*WHAT TO WORK ON:* Return the records, each one exactly as written.

*RECORDS TO PROCESS:*
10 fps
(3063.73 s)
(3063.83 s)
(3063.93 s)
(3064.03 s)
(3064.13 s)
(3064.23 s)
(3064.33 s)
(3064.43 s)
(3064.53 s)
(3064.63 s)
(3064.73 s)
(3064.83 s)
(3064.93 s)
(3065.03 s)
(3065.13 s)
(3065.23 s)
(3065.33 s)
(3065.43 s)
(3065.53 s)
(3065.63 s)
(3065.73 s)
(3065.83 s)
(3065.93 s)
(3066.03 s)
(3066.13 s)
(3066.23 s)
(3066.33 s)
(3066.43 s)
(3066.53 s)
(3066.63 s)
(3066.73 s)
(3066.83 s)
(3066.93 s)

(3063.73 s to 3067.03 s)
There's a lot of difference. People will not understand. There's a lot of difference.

*TASK RESULT:*
10 fps
(3063.73 s)
(3063.83 s)
(3063.93 s)
(3064.03 s)
(3064.13 s)
(3064.23 s)
(3064.33 s)
(3064.43 s)
(3064.53 s)
(3064.63 s)
(3064.73 s)
(3064.83 s)
(3064.93 s)
(3065.03 s)
(3065.13 s)
(3065.23 s)
(3065.33 s)
(3065.43 s)
(3065.53 s)
(3065.63 s)
(3065.73 s)
(3065.83 s)
(3065.93 s)
(3066.03 s)
(3066.13 s)
(3066.23 s)
(3066.33 s)
(3066.43 s)
(3066.53 s)
(3066.63 s)
(3066.73 s)
(3066.83 s)
(3066.93 s)

(3063.73 s to 3067.03 s)
There's a lot of difference. People will not understand. There's a lot of difference.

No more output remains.